4. Queste sono alcune conclusioni “provvisorie” che nascono da una lettura critica della “iniziativa del Great Reset” il cui esito, giova ricordarlo, non è per nulla scontato. A condizione, tuttavia, che si avvii urgentemente un processo di re-azione, che deve essere radicalmente opposto al metodo di Davos, così come oggi esso si sta progressivamente svelando: svilupparsi dal basso verso l’alto, centrato su famiglia e corpi intermedi per recuperare la “soggettività” della società civile, difendendo la sovranità degli Stati e l’identità culturale dei popoli, alieno da ogni prospettiva ideologica, di origine spirituale e amante dell’ordine naturale e cristiano.
Siccome il “metodo” di Davos attribuisce un ruolo chiave alla “narrazione”, per creare il consenso a tutti i livelli, ne consegue che l’azione culturale e di contro-informazione rivestirà un ruolo centrale: quando la propaganda viene svelata, infatti, essa perde inevitabilmente di forza attrattiva.
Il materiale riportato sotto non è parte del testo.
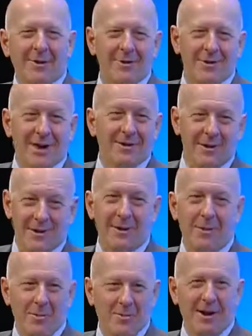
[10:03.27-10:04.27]
got rejected at
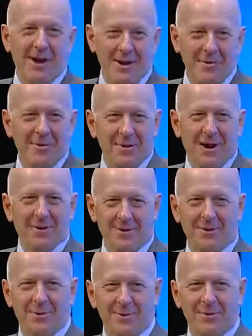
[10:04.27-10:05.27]
Goldman when I interviewed out of
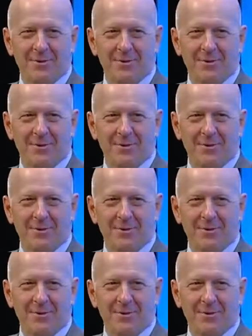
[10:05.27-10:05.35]
school. Well, you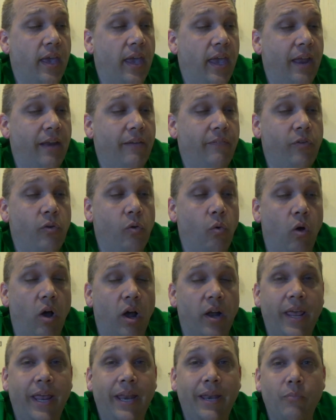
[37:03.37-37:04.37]
If you
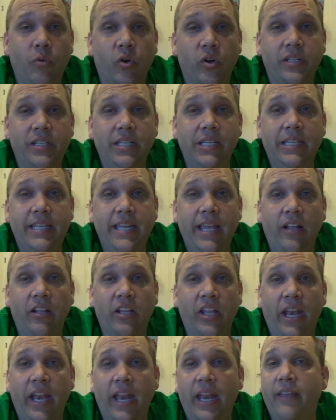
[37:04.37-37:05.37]
want any more
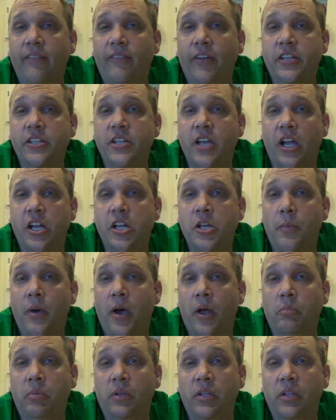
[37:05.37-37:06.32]
detailed on any of I talked about,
A tale narrazione occorre poi contrapporre la riproposizione pubblica e coraggiosa della verità e della bellezza della civiltà cristiana, che è già esistita, in modo che tutti coloro che percepiscono, magari in modo confuso, il problema dell’ora presente acquisiscano maggiore consapevolezza e si uniscano per organizzare la resistenza e la necessaria contro-offensiva.
Una “narrazione” buona, quindi, al servizio della “contro-rivoluzione” che, come ci ha insegnato il conte savoiardo Joseph de Maistre (1753-1821), non consiste affatto in una “rivoluzione di segno contrario”, bensì nel “contrario della rivoluzione”. Per diametrum, direbbe ancora Sant’Ignazio, a tutti i livelli: nei princìpi, nei mezzi, negli obiettivi.